Records drawn from a dataset
══════

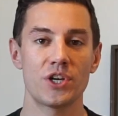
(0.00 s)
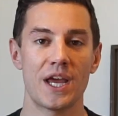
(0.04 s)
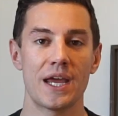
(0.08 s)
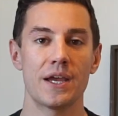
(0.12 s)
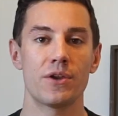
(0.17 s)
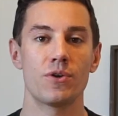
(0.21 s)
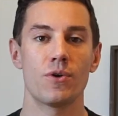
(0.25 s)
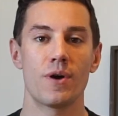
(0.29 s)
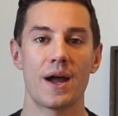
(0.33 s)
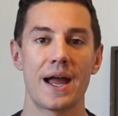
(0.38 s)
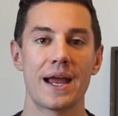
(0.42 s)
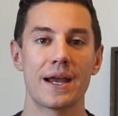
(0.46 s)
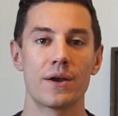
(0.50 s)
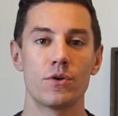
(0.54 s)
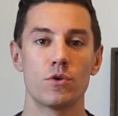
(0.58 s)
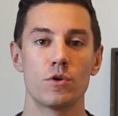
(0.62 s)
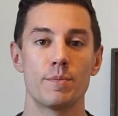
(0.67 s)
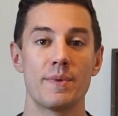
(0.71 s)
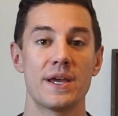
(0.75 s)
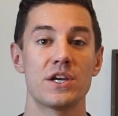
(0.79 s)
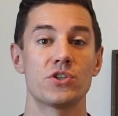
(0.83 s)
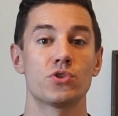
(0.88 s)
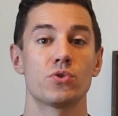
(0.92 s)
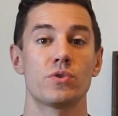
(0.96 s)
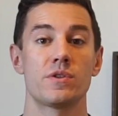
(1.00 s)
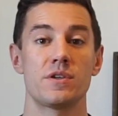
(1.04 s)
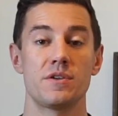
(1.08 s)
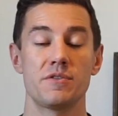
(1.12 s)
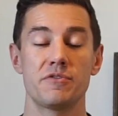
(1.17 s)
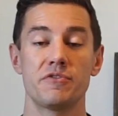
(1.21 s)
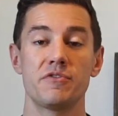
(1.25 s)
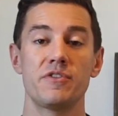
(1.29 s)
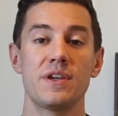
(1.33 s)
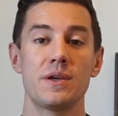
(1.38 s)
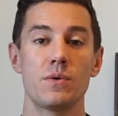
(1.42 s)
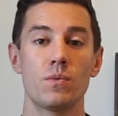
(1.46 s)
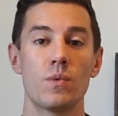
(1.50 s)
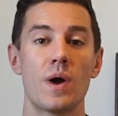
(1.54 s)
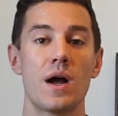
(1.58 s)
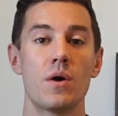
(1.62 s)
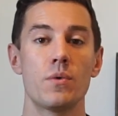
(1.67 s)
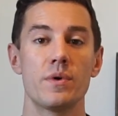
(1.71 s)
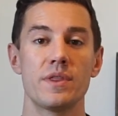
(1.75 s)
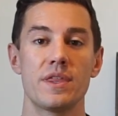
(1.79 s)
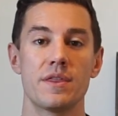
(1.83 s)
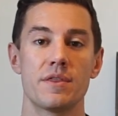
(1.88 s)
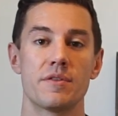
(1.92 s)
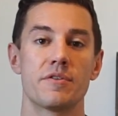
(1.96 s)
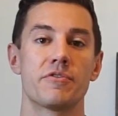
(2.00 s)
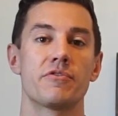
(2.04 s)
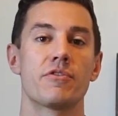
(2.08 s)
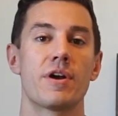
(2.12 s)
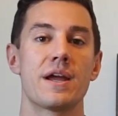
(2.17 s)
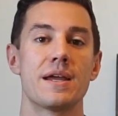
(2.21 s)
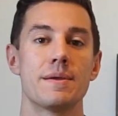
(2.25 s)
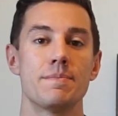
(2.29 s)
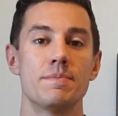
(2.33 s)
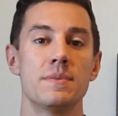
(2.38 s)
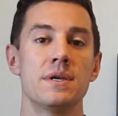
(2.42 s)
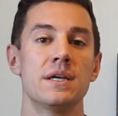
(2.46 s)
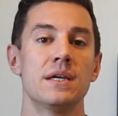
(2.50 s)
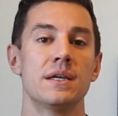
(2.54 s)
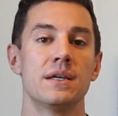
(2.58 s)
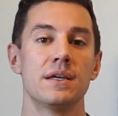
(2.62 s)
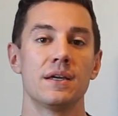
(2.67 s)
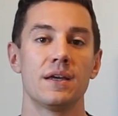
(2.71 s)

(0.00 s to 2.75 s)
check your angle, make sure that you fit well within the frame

══════

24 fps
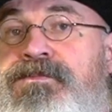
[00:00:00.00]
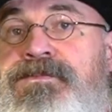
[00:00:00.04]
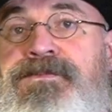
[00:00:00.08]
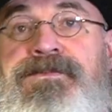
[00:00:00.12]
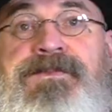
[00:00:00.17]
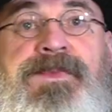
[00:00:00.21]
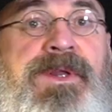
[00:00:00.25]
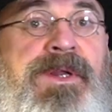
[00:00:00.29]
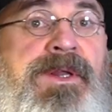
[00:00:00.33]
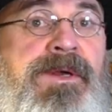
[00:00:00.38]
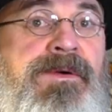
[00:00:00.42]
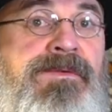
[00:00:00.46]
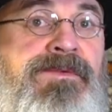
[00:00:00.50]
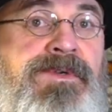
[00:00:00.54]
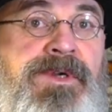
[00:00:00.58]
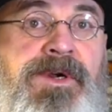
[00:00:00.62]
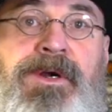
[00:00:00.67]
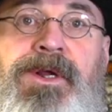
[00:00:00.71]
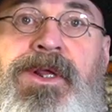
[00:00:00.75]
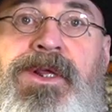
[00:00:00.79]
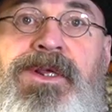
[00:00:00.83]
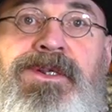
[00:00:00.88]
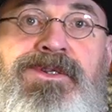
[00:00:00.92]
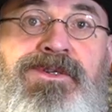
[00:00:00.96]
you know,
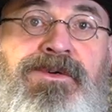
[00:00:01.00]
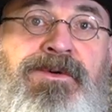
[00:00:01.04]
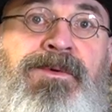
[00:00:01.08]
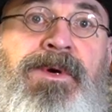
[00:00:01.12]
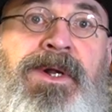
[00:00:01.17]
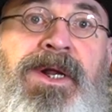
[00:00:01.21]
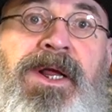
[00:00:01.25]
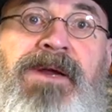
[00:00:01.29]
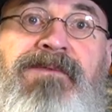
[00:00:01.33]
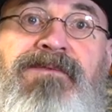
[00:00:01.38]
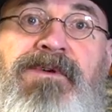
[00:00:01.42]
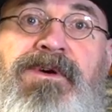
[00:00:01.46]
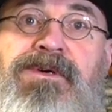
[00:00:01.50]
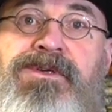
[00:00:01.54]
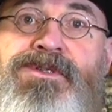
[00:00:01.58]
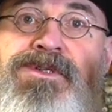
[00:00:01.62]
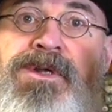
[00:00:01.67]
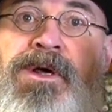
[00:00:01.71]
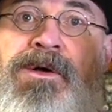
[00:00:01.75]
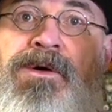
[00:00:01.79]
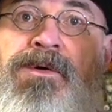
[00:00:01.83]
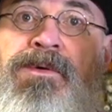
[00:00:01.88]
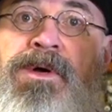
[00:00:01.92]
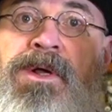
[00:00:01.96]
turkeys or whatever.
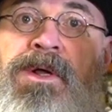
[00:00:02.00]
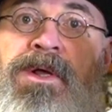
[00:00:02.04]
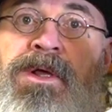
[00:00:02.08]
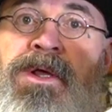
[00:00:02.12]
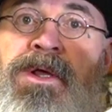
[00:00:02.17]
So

══════

● Work instruction
Given the records above, return the lines starting at the one that holds "[00:00:00.17]" and ending at the one that holds "[00:00:01.29]", exactly, and nothing besides; leave every picture out.

● Response to the exercise
[00:00:00.17]
[00:00:00.21]
[00:00:00.25]
[00:00:00.29]
[00:00:00.33]
[00:00:00.38]
[00:00:00.42]
[00:00:00.46]
[00:00:00.50]
[00:00:00.54]
[00:00:00.58]
[00:00:00.62]
[00:00:00.67]
[00:00:00.71]
[00:00:00.75]
[00:00:00.79]
[00:00:00.83]
[00:00:00.88]
[00:00:00.92]
[00:00:00.96]
you know,
[00:00:01.00]
[00:00:01.04]
[00:00:01.08]
[00:00:01.12]
[00:00:01.17]
[00:00:01.21]
[00:00:01.25]
[00:00:01.29]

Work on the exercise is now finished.